┏━━
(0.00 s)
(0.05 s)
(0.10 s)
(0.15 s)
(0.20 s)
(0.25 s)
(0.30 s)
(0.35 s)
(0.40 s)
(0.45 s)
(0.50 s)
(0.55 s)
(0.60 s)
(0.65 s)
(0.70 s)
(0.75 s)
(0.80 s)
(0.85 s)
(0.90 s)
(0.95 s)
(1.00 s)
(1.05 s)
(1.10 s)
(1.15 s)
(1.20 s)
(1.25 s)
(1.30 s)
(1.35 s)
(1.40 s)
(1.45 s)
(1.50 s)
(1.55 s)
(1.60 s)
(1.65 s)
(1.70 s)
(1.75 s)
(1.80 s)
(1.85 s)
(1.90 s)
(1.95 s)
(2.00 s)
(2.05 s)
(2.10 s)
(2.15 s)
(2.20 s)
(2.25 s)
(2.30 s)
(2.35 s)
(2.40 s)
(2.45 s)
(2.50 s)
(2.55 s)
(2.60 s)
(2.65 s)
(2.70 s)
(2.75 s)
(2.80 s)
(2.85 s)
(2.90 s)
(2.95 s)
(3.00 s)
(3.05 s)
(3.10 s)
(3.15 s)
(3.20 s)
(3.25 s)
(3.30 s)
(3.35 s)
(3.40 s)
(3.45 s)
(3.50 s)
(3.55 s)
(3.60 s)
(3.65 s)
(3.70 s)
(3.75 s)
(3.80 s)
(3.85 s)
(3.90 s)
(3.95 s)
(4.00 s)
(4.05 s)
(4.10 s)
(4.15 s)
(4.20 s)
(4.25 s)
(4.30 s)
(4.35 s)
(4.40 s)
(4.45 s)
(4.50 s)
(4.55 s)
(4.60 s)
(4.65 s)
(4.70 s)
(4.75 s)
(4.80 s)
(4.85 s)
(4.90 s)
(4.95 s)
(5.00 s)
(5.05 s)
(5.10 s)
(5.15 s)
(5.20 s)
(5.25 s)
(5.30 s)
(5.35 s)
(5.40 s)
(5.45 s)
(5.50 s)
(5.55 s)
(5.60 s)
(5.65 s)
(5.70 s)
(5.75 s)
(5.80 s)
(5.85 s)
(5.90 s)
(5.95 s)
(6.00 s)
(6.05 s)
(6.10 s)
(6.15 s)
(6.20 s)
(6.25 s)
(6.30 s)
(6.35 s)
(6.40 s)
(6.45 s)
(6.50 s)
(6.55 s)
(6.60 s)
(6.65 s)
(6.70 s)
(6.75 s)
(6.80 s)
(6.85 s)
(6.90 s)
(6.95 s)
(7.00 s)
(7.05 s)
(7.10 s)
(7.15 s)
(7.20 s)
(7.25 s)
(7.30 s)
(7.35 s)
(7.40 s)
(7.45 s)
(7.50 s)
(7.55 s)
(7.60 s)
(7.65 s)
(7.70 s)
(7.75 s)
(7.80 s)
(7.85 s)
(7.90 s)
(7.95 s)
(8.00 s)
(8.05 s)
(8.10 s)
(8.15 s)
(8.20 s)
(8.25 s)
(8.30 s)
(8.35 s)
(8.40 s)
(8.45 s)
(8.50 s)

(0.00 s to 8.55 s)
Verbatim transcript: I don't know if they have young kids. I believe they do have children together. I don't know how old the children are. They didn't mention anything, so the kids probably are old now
┗━━
▶ [How to complete this task]:
Each line of the material should be echoed exactly.

▶ [Output for this exercise]:
(0.00 s)
(0.05 s)
(0.10 s)
(0.15 s)
(0.20 s)
(0.25 s)
(0.30 s)
(0.35 s)
(0.40 s)
(0.45 s)
(0.50 s)
(0.55 s)
(0.60 s)
(0.65 s)
(0.70 s)
(0.75 s)
(0.80 s)
(0.85 s)
(0.90 s)
(0.95 s)
(1.00 s)
(1.05 s)
(1.10 s)
(1.15 s)
(1.20 s)
(1.25 s)
(1.30 s)
(1.35 s)
(1.40 s)
(1.45 s)
(1.50 s)
(1.55 s)
(1.60 s)
(1.65 s)
(1.70 s)
(1.75 s)
(1.80 s)
(1.85 s)
(1.90 s)
(1.95 s)
(2.00 s)
(2.05 s)
(2.10 s)
(2.15 s)
(2.20 s)
(2.25 s)
(2.30 s)
(2.35 s)
(2.40 s)
(2.45 s)
(2.50 s)
(2.55 s)
(2.60 s)
(2.65 s)
(2.70 s)
(2.75 s)
(2.80 s)
(2.85 s)
(2.90 s)
(2.95 s)
(3.00 s)
(3.05 s)
(3.10 s)
(3.15 s)
(3.20 s)
(3.25 s)
(3.30 s)
(3.35 s)
(3.40 s)
(3.45 s)
(3.50 s)
(3.55 s)
(3.60 s)
(3.65 s)
(3.70 s)
(3.75 s)
(3.80 s)
(3.85 s)
(3.90 s)
(3.95 s)
(4.00 s)
(4.05 s)
(4.10 s)
(4.15 s)
(4.20 s)
(4.25 s)
(4.30 s)
(4.35 s)
(4.40 s)
(4.45 s)
(4.50 s)
(4.55 s)
(4.60 s)
(4.65 s)
(4.70 s)
(4.75 s)
(4.80 s)
(4.85 s)
(4.90 s)
(4.95 s)
(5.00 s)
(5.05 s)
(5.10 s)
(5.15 s)
(5.20 s)
(5.25 s)
(5.30 s)
(5.35 s)
(5.40 s)
(5.45 s)
(5.50 s)
(5.55 s)
(5.60 s)
(5.65 s)
(5.70 s)
(5.75 s)
(5.80 s)
(5.85 s)
(5.90 s)
(5.95 s)
(6.00 s)
(6.05 s)
(6.10 s)
(6.15 s)
(6.20 s)
(6.25 s)
(6.30 s)
(6.35 s)
(6.40 s)
(6.45 s)
(6.50 s)
(6.55 s)
(6.60 s)
(6.65 s)
(6.70 s)
(6.75 s)
(6.80 s)
(6.85 s)
(6.90 s)
(6.95 s)
(7.00 s)
(7.05 s)
(7.10 s)
(7.15 s)
(7.20 s)
(7.25 s)
(7.30 s)
(7.35 s)
(7.40 s)
(7.45 s)
(7.50 s)
(7.55 s)
(7.60 s)
(7.65 s)
(7.70 s)
(7.75 s)
(7.80 s)
(7.85 s)
(7.90 s)
(7.95 s)
(8.00 s)
(8.05 s)
(8.10 s)
(8.15 s)
(8.20 s)
(8.25 s)
(8.30 s)
(8.35 s)
(8.40 s)
(8.45 s)
(8.50 s)

(0.00 s to 8.55 s)
Verbatim transcript: I don't know if they have young kids. I believe they do have children together. I don't know how old the children are. They didn't mention anything, so the kids probably are old now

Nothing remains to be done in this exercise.